Monday, May 6, 2013

Socio & Geo-demographic Segmentation



What we know today as a census began in Egypt over 5,300 years ago, where it was used by the rulers for tax gathering and to determine a person's fitness for the military. 

In Australia, the national census started in 1911 some ten years after our country was united as a Commonwealth. The orginal aim of our country's first census was to provide a snapshot of Australia's people and their housing in the various states. Fast forward a century and now gathering information about the population extends signicantly past the government making decisions in relation to the determination of local services and facilities across the country. The power of computing combined with big data and GIS modelling software provides both the public and private sectors with vast amounts of information that is used to predict our behaviour.

Socio & Geo-demographic Segmentation - better targeted marketing, segmentation & ABS mesh block mapping

What gets interesting for marketers is when ABS census maps are linked to databases. Companies like Pitney Bowes Software have software called Map Info that is designed to visualise the relationships between data and geography, it facilitates customer data mining and modeling to enable customer insight, better targeting and prediction of future customer behaviour.

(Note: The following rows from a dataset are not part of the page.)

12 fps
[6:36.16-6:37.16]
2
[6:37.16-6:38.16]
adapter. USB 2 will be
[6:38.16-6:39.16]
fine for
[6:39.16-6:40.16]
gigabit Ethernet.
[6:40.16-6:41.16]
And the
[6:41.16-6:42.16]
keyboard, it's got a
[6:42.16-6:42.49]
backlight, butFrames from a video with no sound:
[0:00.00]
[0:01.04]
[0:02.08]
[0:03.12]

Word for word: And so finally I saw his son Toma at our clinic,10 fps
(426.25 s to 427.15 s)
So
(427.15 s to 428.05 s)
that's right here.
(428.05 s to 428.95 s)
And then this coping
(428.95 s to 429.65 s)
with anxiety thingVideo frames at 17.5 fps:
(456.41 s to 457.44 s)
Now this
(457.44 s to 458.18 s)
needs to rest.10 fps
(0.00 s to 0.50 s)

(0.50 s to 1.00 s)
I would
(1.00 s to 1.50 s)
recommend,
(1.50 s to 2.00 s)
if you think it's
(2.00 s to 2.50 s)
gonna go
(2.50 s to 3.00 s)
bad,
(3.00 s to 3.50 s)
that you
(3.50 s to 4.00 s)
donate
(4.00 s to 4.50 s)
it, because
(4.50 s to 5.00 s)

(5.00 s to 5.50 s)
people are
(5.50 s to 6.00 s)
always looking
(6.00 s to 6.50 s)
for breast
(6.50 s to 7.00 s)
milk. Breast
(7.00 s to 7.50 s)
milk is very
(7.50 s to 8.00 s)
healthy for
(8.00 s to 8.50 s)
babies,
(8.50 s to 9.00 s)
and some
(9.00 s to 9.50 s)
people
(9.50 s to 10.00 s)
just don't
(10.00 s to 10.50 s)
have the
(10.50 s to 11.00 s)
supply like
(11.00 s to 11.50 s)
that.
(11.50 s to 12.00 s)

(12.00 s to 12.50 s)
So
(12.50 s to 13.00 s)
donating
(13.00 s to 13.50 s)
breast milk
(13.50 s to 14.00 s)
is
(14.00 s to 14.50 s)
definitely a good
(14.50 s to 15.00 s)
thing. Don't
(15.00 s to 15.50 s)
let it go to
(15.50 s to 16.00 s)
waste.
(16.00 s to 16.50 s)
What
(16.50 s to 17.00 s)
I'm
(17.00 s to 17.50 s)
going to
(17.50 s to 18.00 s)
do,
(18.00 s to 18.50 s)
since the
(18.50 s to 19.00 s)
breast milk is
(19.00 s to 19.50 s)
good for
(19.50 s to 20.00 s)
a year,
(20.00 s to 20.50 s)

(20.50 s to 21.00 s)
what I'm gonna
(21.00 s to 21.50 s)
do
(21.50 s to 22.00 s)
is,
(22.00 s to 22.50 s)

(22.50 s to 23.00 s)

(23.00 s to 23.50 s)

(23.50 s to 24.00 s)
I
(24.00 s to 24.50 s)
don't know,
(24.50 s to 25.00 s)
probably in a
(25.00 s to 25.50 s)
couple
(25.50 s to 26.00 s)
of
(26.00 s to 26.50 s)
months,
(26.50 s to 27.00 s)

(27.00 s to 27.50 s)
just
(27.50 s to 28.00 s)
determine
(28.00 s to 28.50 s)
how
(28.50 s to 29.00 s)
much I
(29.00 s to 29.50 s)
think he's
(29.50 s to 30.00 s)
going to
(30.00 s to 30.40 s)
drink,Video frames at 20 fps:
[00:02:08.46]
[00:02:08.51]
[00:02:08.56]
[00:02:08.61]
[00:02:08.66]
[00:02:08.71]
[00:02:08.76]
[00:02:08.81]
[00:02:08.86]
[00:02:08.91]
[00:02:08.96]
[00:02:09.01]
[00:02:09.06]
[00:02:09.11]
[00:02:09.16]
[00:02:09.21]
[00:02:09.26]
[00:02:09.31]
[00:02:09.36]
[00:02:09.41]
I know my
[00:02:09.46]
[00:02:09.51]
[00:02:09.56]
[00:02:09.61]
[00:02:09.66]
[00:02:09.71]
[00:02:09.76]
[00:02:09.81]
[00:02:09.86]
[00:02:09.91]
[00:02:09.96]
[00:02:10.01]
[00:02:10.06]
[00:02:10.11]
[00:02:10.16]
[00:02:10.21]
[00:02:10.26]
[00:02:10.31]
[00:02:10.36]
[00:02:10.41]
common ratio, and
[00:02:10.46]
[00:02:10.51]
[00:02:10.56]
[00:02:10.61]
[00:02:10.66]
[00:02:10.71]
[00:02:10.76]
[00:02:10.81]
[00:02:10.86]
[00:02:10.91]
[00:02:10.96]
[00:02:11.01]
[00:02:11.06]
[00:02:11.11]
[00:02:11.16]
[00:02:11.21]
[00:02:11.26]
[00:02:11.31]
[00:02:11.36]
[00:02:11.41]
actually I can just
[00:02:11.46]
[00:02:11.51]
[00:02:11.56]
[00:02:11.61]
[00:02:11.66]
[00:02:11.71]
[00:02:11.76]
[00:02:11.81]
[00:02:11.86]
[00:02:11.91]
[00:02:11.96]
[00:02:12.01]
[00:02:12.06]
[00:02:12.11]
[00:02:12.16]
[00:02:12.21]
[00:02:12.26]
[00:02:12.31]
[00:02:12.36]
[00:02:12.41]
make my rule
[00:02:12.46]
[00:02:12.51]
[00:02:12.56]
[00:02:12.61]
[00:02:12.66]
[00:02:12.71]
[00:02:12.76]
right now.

When a large supermarket chain such as Woolworths or Coles analyses their point-of-sale (POS) data with other geo demographic data they are able to determine a local area's sales trends, develop regional specific marketing campaigns and accurately predict customer loyalty within a determined socio economic segment. Everytime we use a supermarket rewards card or pay with our credit card the data collected provides a detailed profile about our purchasing behaviour.

In simple terms you can imagine locations are assigned a demographic segment using only their address and age are then mashed with a psychographic profile which differentiates a suburbs consumer types from each other by profiling their underlying psychological needs which is driven by their personal values, attitudes, interests and lifestyles.

Each suburban street in Australia is given a different classification depending on the consumer characteristics within that area. This data then gives marketers the business intelligence to develop peronalised customer acquistion and retention strategies, cross-selling opportunities and upsell campaigns by developing a deep insight into existing customers and identifying the location and target similar potential customers.